International General Insurance Holdings (IGI), the specialist commercial re/insurer, has entered into a business combination agreement with special purpose acquisition firm Tiberius Acquisition Corp., which will result in the public listing of IGI.
The agreement prices IGI at approximately 1.26x its book value of $316 million (as of June 30, 2019), implying a total deal value of roughly $398 million.
Under the terms of the transaction, IGI and Tiberius will combine under a new holding company to be domiciled in Bermuda, called International General Insurance Holdings Limited, Bermuda (IGI Holdings).
Subsequently, IGI Holdings will be listed on the Nasdaq Capital Market under the symbol IGIC, with expected pro forma market capitalisation of $550 million.
Following the listing, IGI’s senior management will continue to serve in their current roles and fulfil long-term employment contracts, with Vice Chairman and CEO Wasef Jabsheh owning approximately 24% of the company.
Michael Gray, CEO and Chairman of Tiberius, and Andrew Poole, Chief Investment Officer of Tiberius, will serve as board members of the combined company.
“I am very proud of IGI’s accomplishments over the past 17 years as a client-focused and underwriting-first worldwide specialty (re)insurer with a demonstrable track record of superior results,” said Jabsheh.
“Entering the public markets as a scaled, publicly-traded, pure-play specialty commercial (re)insurer enhances our ability to continue to prudently grow our business and compound tangible book value by delivering low-volatility returns,” he continued.
“I am particularly pleased that I will continue to personally own a meaningful part of this company and oversee the next phase of IGI’s growth as a public company while maintaining the key tenets of the culture that has made IGI successful since inception. IGI will always deliver world class service to our clients while driving long-term total value creation for our shareholders.”
“The acquisition of IGI is perfectly aligned with our objectives,” added Gray. “Since inception, IGI has had an enviable track record of growth in tangible book value per share through high-quality and low-volatility ROE, cycle management, its conservative reserving philosophy and a unique ability to benefit from changes in the property casualty insurance cycle.”
“Recent catastrophic events during 2017 and 2018 along with the low interest rate environment globally are driving rate momentum in the global (re)insurance market,” he explained.
“The time for IGI to enhance its capitalization and access to low cost capital to take advantage of these conditions is ideal and we look forward to participating in the company’s future success as significant investors and providing our experienced investment management and public market perspectives to drive further value creation going forward.”

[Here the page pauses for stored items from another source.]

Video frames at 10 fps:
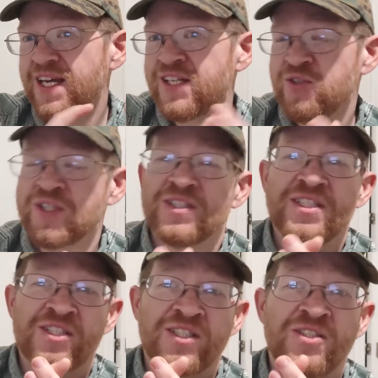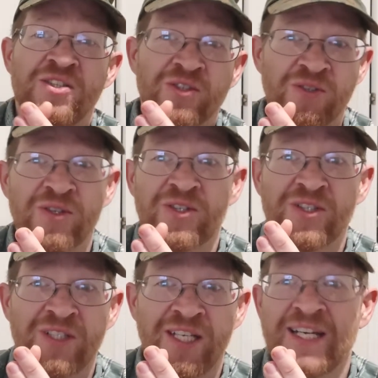and you can listen to your
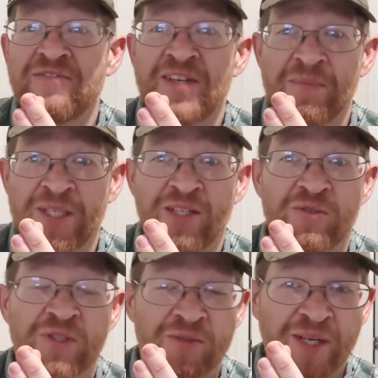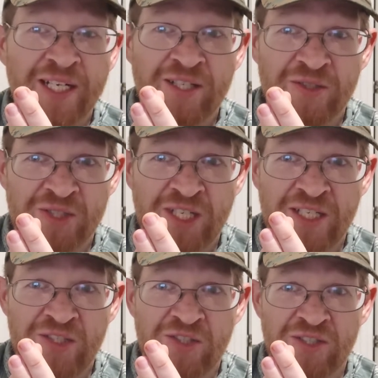local FM country radio
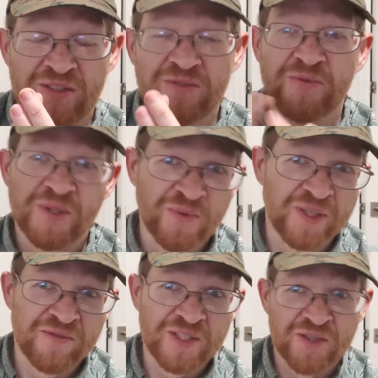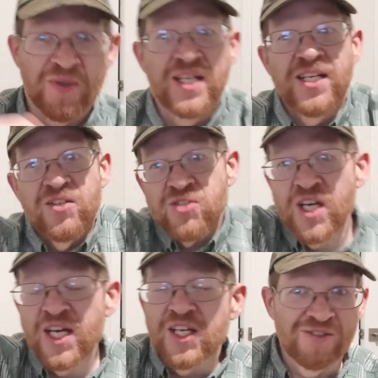station with one of these radios.
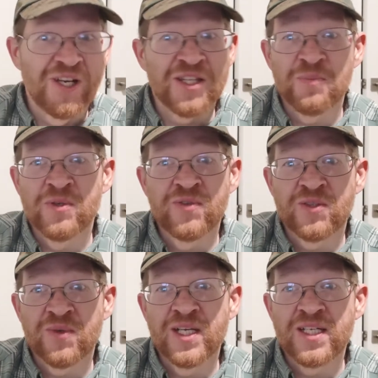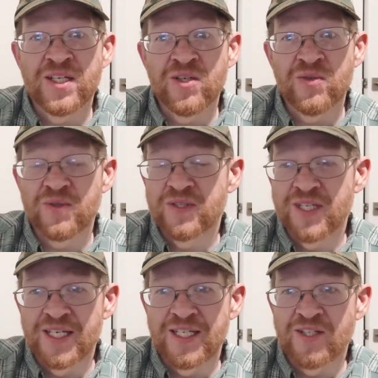They're not the perfect radio.
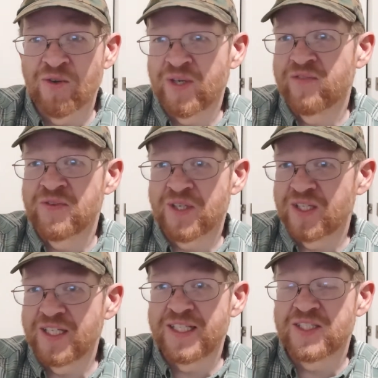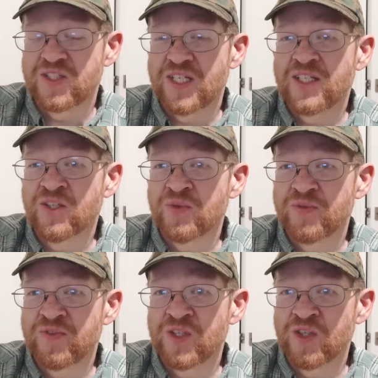They don't have the cleanest
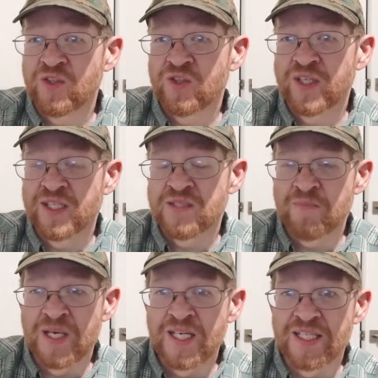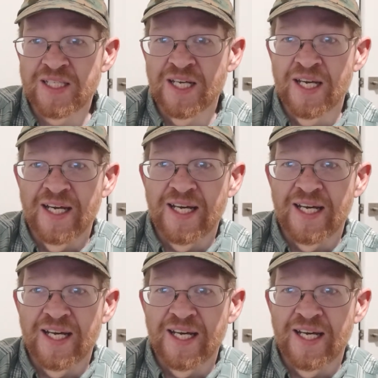signal if you go to transmit.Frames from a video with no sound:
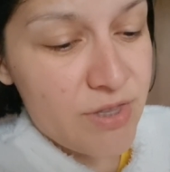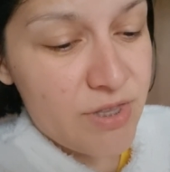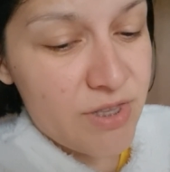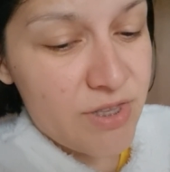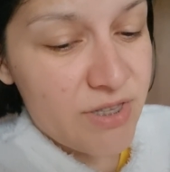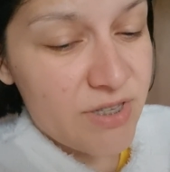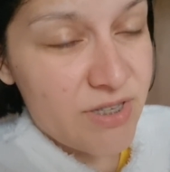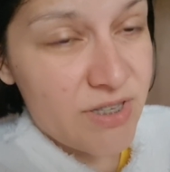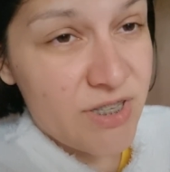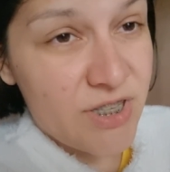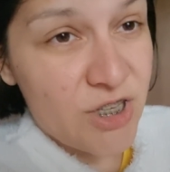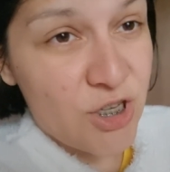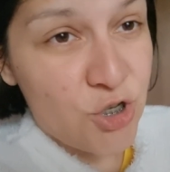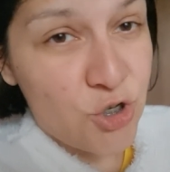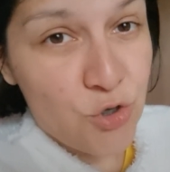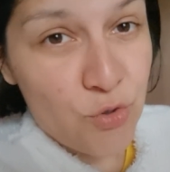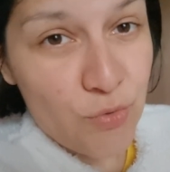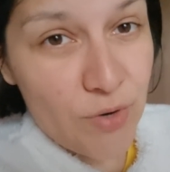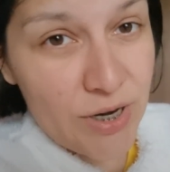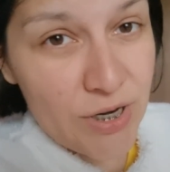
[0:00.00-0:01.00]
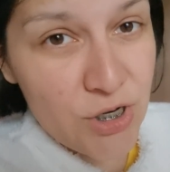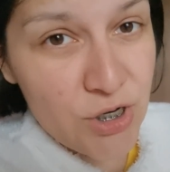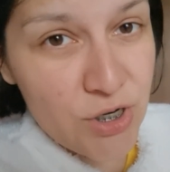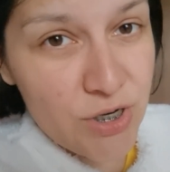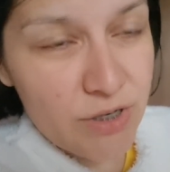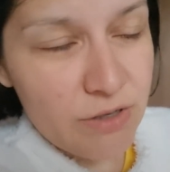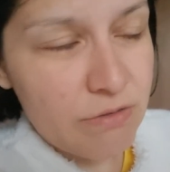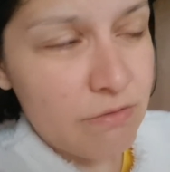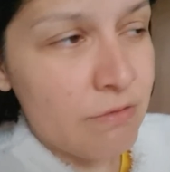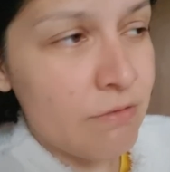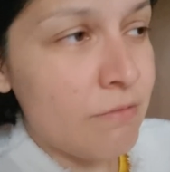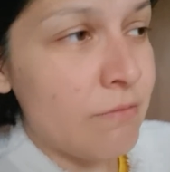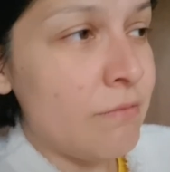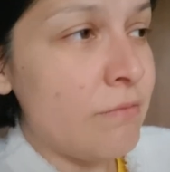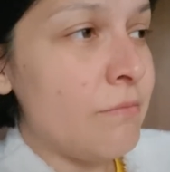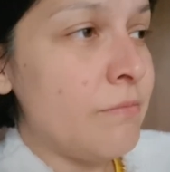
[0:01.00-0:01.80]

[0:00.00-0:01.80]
situation,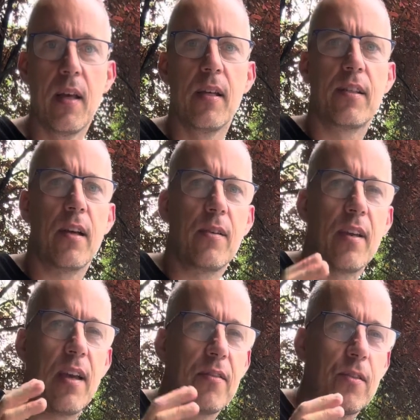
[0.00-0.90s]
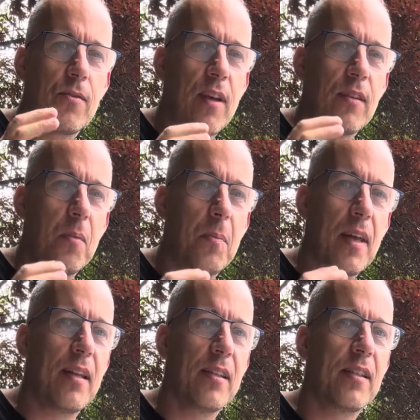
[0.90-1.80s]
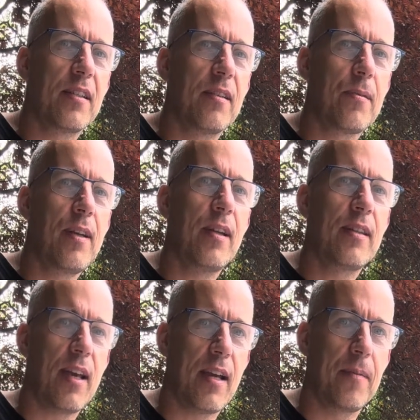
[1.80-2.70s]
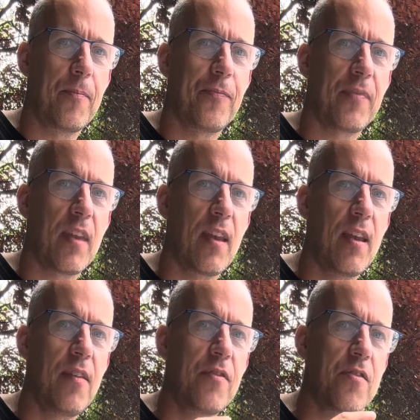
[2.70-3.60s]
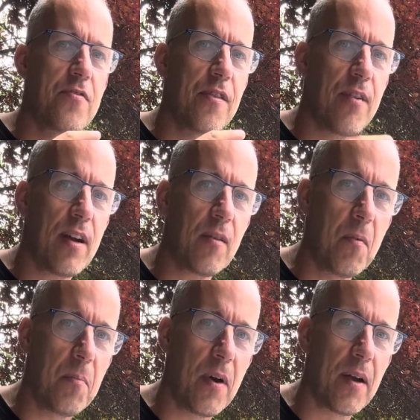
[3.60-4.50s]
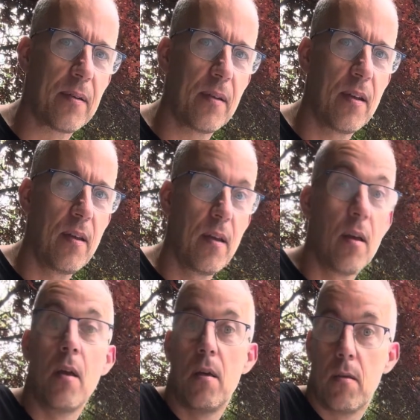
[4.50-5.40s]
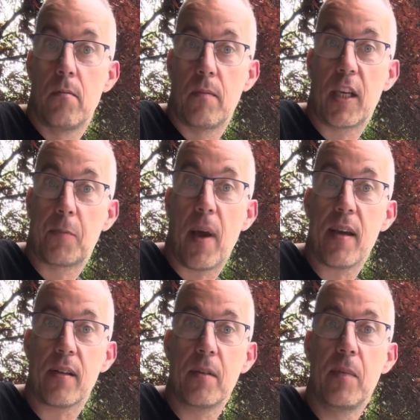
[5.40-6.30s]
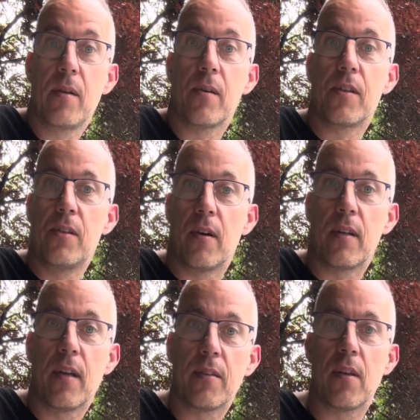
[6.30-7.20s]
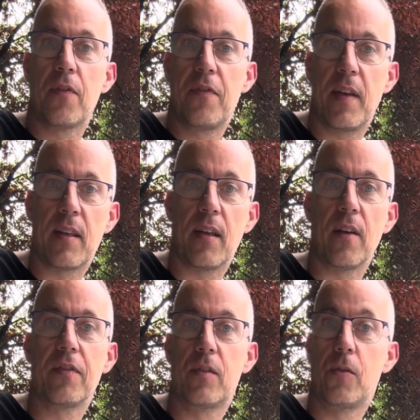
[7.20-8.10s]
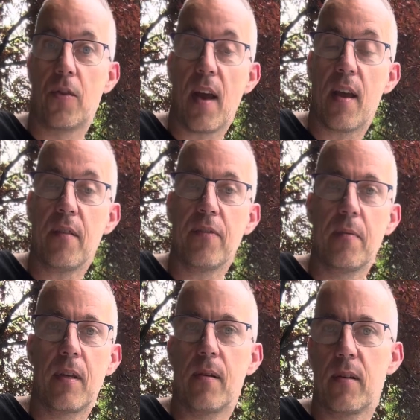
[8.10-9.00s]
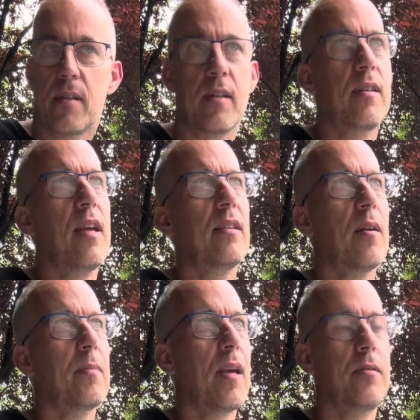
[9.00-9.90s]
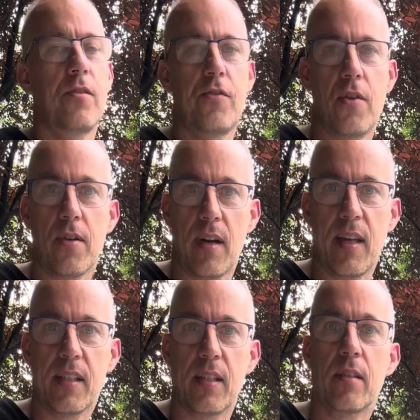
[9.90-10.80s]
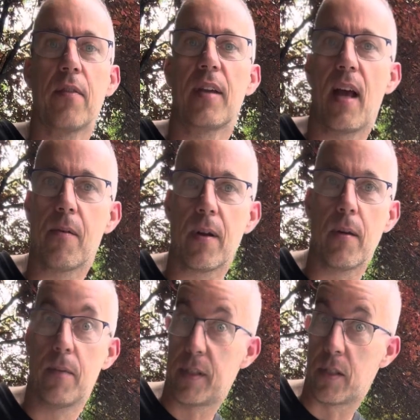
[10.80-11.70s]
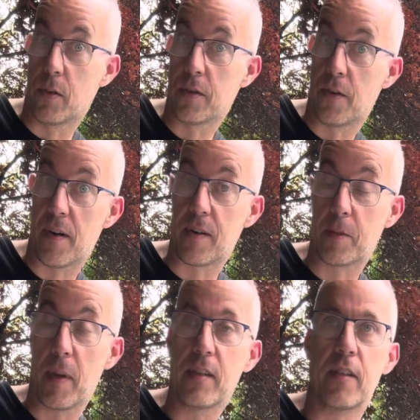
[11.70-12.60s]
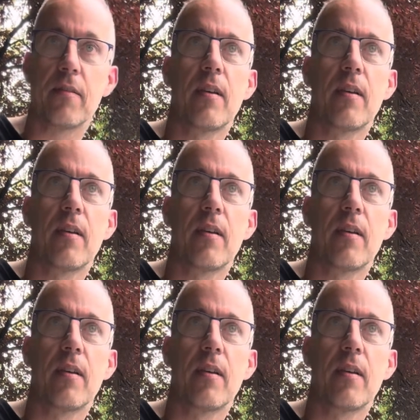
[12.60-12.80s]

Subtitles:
So you have to try to plan this really tight. If your theoretical part expires because you are not fit enough to drive, because it takes sometimes 30 lessons of an hour, which is also very expensive,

This transaction is expected to close in Q1 2020 and add approximately $120 million of equity to IGI’s balance sheet to support its core specialty (re)insurance business and enable IGI to take advantage of attractive market conditions
Tiberius plans to fund the deal through a combination of cash in its trust account, forward purchase commitments, and proceeds from a common stock private placement led by premier institutional investors
Waleed Jabsheh, President of IGI, also commented: “As a recognized leader in non-US (re)insurance commercial property casualty markets and one of the preeminent MENA underwriters in the world, IGI has a global platform and infrastructure that provides a service-focused approach for clients and will enable new shareholders to take advantage of current market conditions.”
He further stated: “This transaction will allow IGI to continue to execute its organic growth plan through expanding capacity and relationships in its core Afro-Asian, European and Latin American markets, maintain high levels of capital adequacy, enhance its credit ratings over time, and facilitate its potential entry into the US excess and surplus (E&S) markets.”
IGI’s business consists of 17 lines spanning specialty and niche products in more than 200 countries, with a strategy focused on selective expansion into new specialty lines and markets, including a potential entry into the US E&S markets.